Dans le petit nombre des enfans d'Adam, dont le cœur n'a jamais senti l'aiguillon de l'amour... (--je dis, _enfans légitimes_, maintenant pour bâtards tous ceux qui n'ont pour les femmes que de l'aversion)--dans ce petit nombre, dis-je, il faut avouer qu'on trouve les noms des plus grands héros de l'histoire ancienne et moderne.
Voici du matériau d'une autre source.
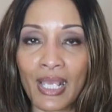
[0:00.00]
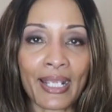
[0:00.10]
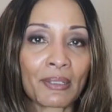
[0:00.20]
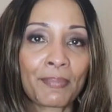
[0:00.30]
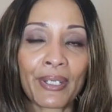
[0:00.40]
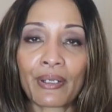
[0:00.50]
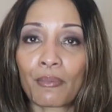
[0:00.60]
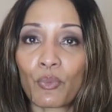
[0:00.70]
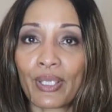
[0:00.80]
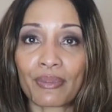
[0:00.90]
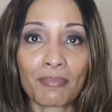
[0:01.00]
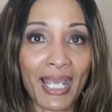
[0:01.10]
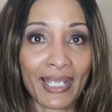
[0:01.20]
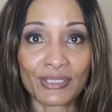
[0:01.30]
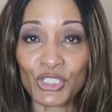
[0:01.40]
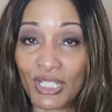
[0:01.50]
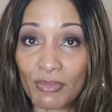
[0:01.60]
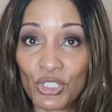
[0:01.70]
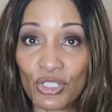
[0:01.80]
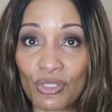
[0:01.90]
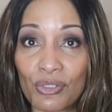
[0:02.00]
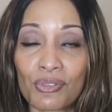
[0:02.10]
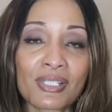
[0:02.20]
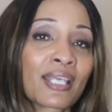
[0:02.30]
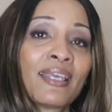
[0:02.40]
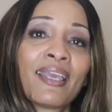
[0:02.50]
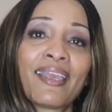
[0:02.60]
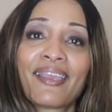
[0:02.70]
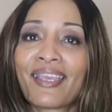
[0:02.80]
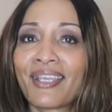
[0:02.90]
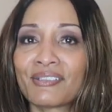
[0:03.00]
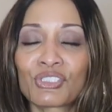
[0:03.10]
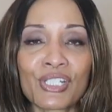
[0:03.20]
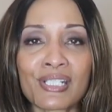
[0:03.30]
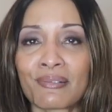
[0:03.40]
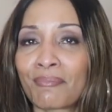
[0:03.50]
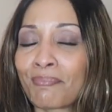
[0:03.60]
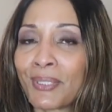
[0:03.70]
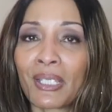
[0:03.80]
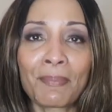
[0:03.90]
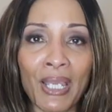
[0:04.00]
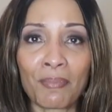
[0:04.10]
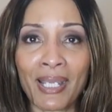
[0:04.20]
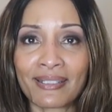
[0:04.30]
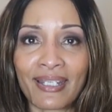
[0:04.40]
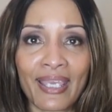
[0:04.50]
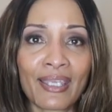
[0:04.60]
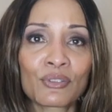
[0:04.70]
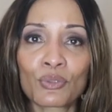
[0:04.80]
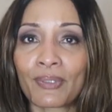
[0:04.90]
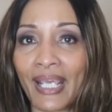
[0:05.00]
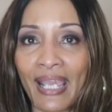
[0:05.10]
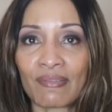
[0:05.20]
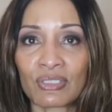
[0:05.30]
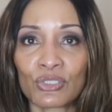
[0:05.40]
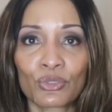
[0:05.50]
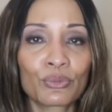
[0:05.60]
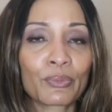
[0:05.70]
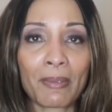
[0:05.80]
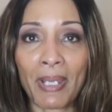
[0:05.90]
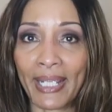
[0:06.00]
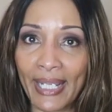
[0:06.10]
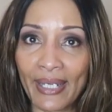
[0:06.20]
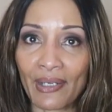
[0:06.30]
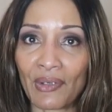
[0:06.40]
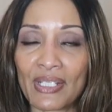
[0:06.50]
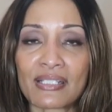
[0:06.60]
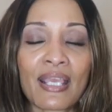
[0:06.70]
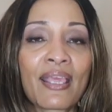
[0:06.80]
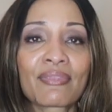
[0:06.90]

I compare them with my gym shoes and just be about my day, do what I have to do, run my errands.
Il me seroit facile d'en retrouver la liste, depuis le chaste Joseph jusqu'à Scipion l'africain; sans parler de Charles XII au cœur de fer, sur qui la comtesse de Konismarck ne put jamais rien gagner.--Ni ceux-là, ni tant d'autres que je ne cite pas, n'ont jamais fléchi le genou devant la déesse; mais c'est qu'ils avoient toute autre chose à faire.--Ainsi avoit eu mon oncle Tobie; ainsi avoit-il échappé au sort commun,--jusqu'à ce que le destin... jusqu'à ce que le destin, dis-je, enviant à son nom la gloire de passer à la postérité avec celui de Scipion, fit le replâtrage honteux de la paix d'Utrecht.

Et croyez-moi, messieurs, de tout ce qui arriva cette année-là par ordre du destin, la paix d'Utrecht fut ce qu'il y eut de pis.